● **Task**: Your output should be the records below, word for word and picture-free.

● **Extracted records**:
##########

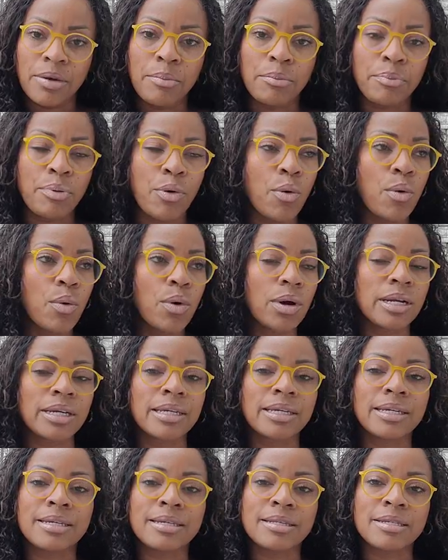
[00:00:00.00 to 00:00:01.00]
Poor
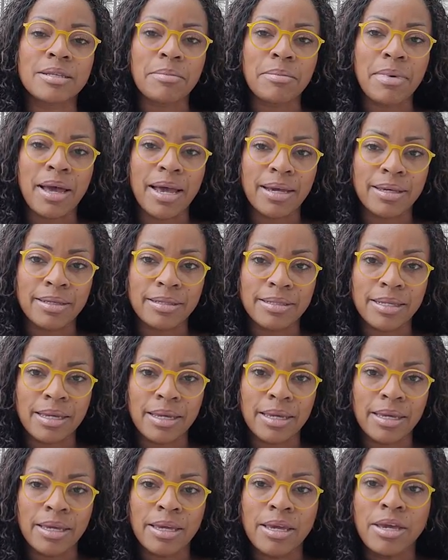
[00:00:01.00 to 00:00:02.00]
is a
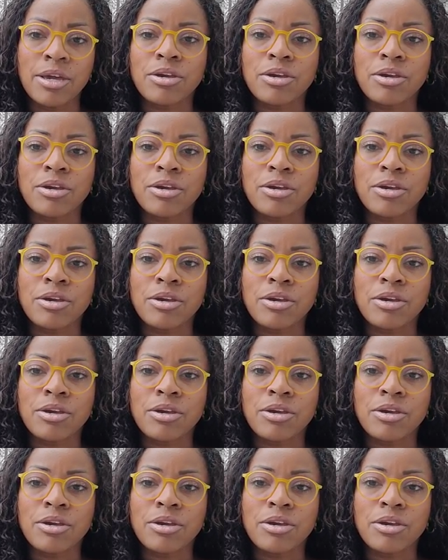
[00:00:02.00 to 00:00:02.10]
mindset.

##########

● **Task answer**:
[00:00:00.00 to 00:00:01.00]
Poor
[00:00:01.00 to 00:00:02.00]
is a
[00:00:02.00 to 00:00:02.10]
mindset.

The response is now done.